» INSTRUCTIONS FOR THE TASK: Every line of the data below is to be duplicated exactly, pictures excepted.

***** DATA

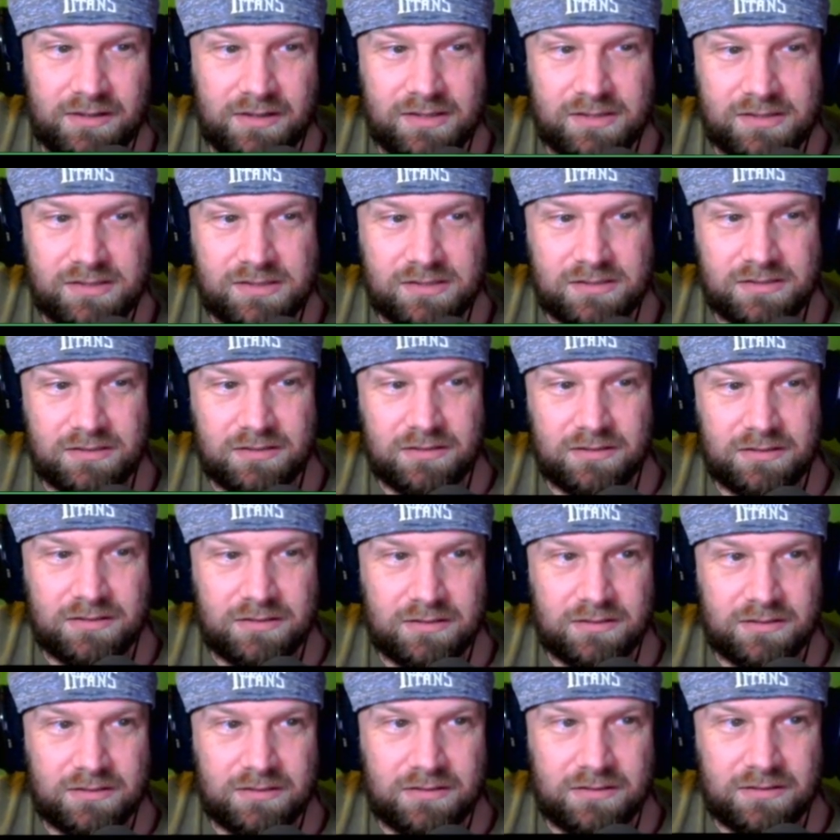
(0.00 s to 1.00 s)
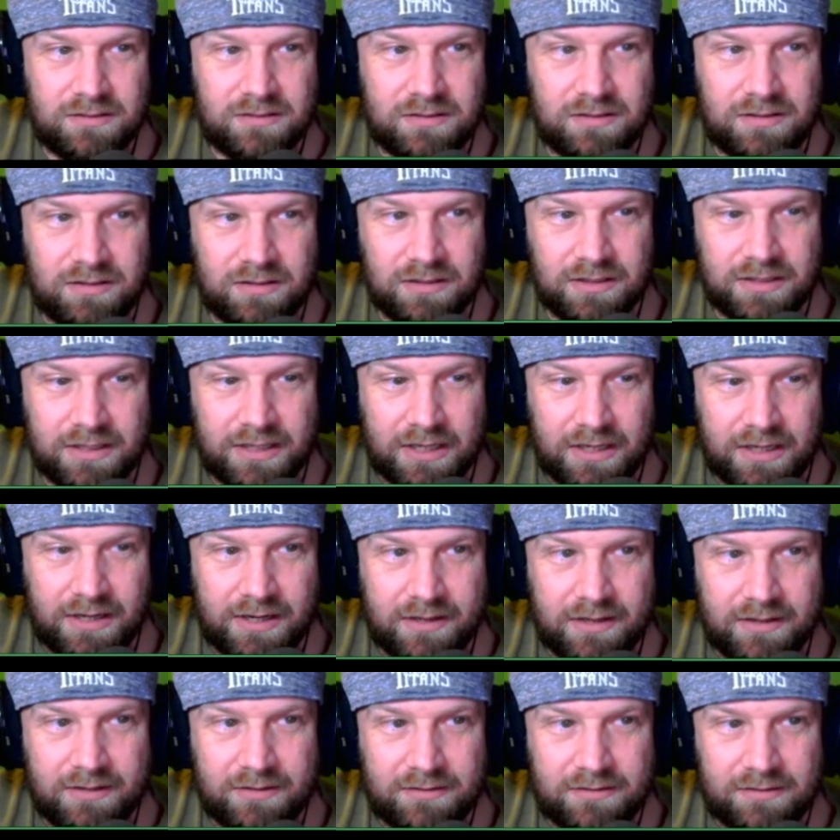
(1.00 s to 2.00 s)
is mm-hmm. hilarious.
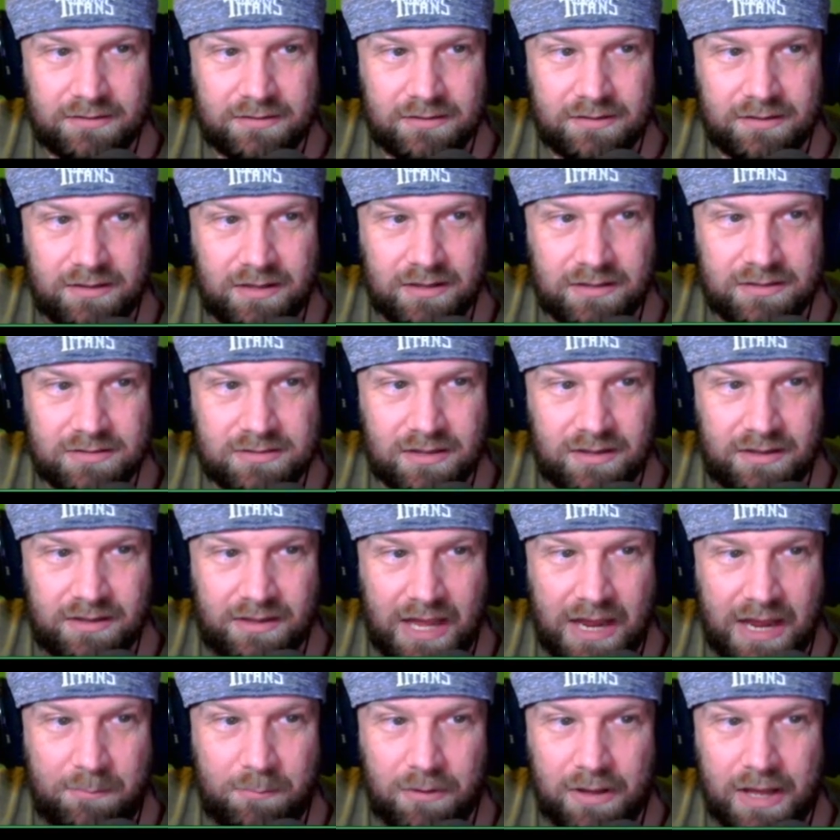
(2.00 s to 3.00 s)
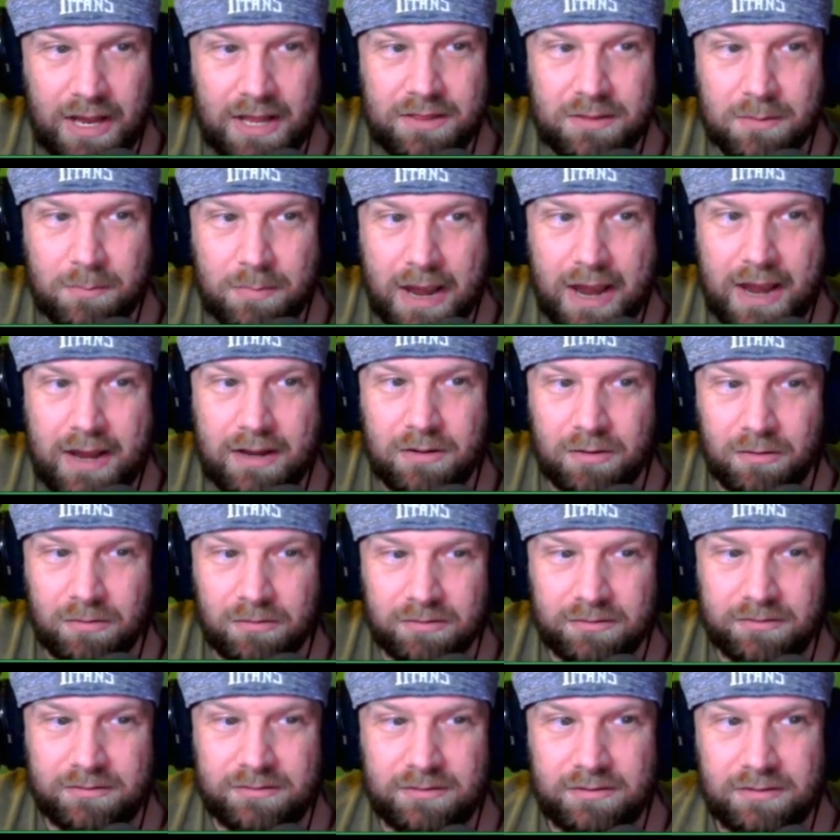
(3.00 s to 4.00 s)
Yeah. Because they played the
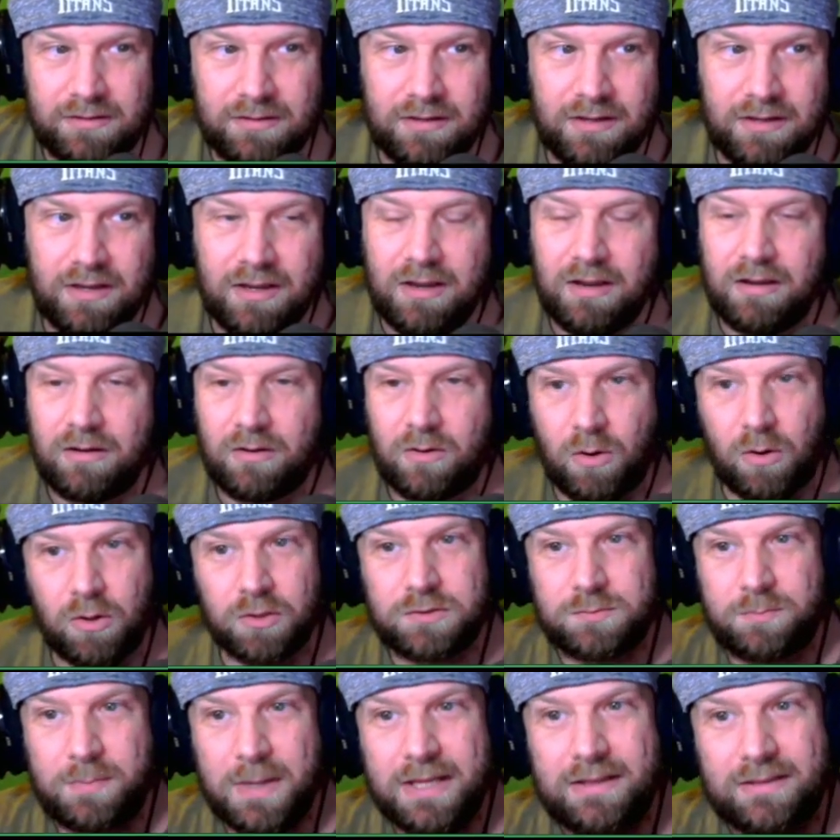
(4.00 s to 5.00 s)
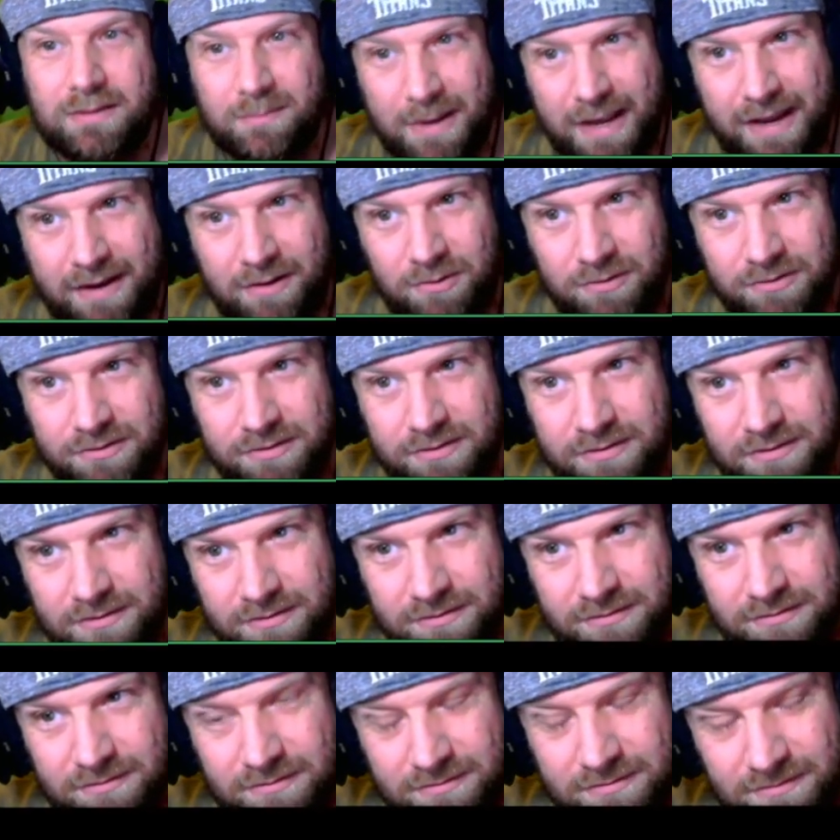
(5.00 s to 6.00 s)
Bengals. Colts beat the Bengals.
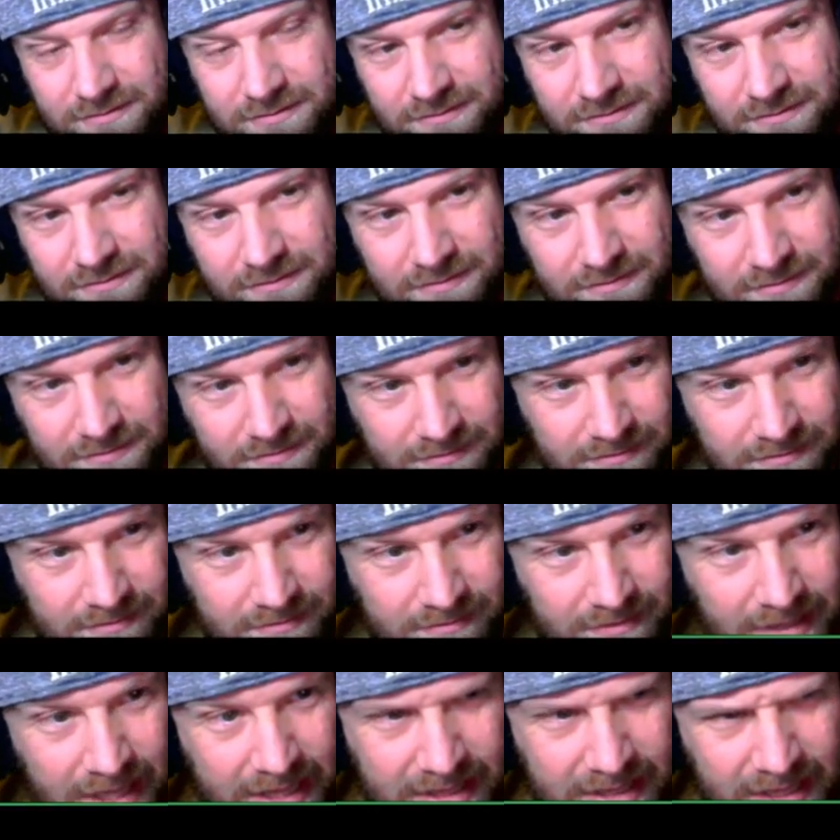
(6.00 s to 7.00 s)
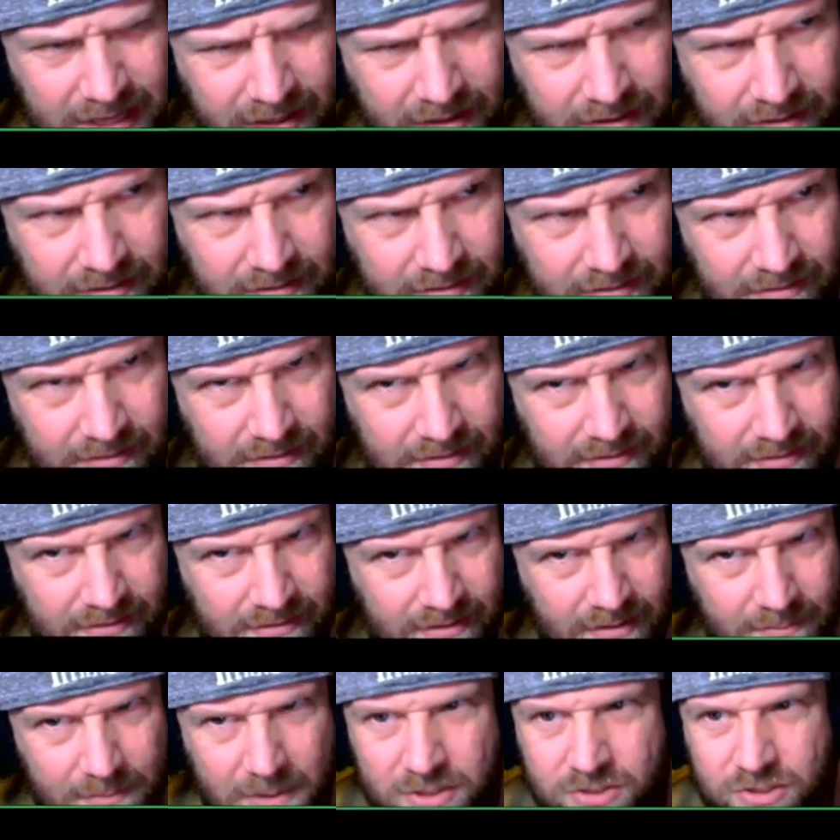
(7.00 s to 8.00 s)
I think.
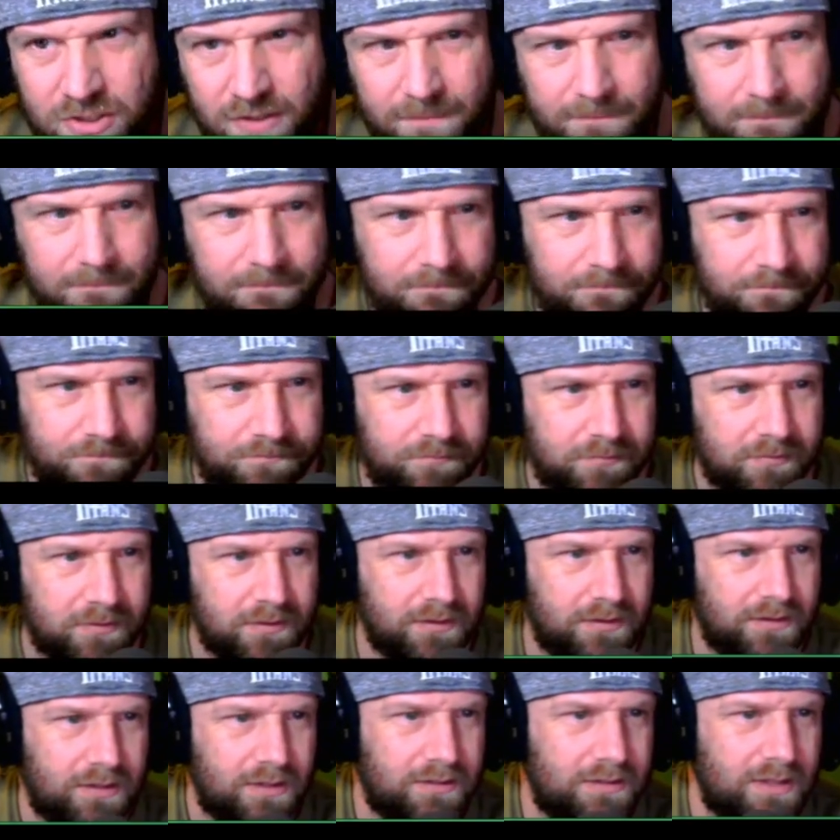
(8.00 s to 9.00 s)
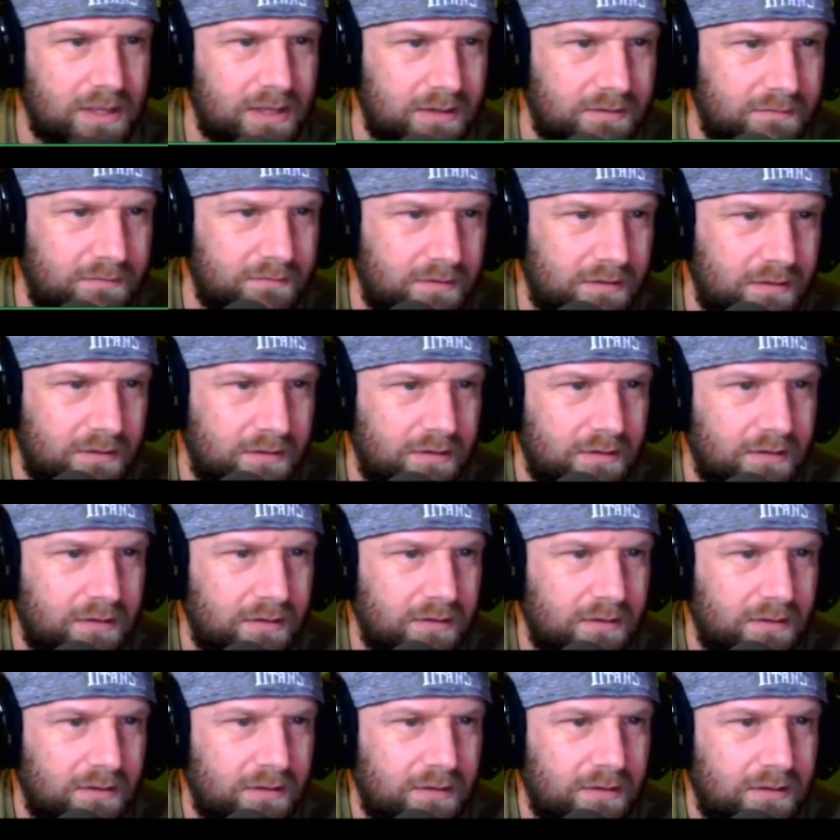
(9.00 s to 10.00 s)
I'm not sure. Did they?
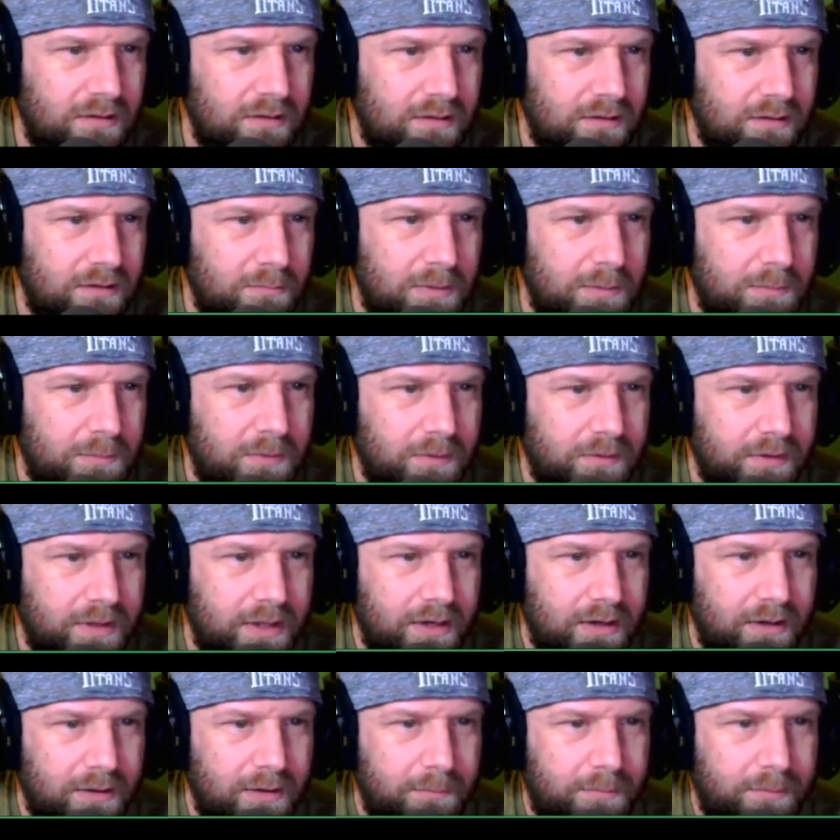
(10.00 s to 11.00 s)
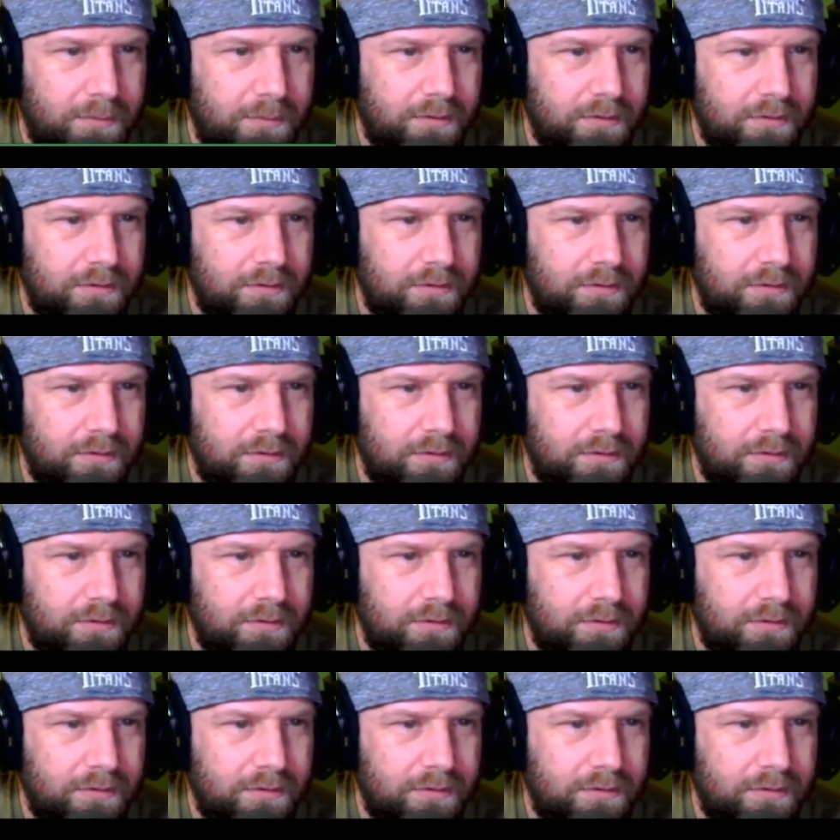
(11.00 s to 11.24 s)
Let me pull that up.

**********

» TASK OUTPUT:
(0.00 s to 1.00 s)
(1.00 s to 2.00 s)
is mm-hmm. hilarious.
(2.00 s to 3.00 s)
(3.00 s to 4.00 s)
Yeah. Because they played the
(4.00 s to 5.00 s)
(5.00 s to 6.00 s)
Bengals. Colts beat the Bengals.
(6.00 s to 7.00 s)
(7.00 s to 8.00 s)
I think.
(8.00 s to 9.00 s)
(9.00 s to 10.00 s)
I'm not sure. Did they?
(10.00 s to 11.00 s)
(11.00 s to 11.24 s)
Let me pull that up.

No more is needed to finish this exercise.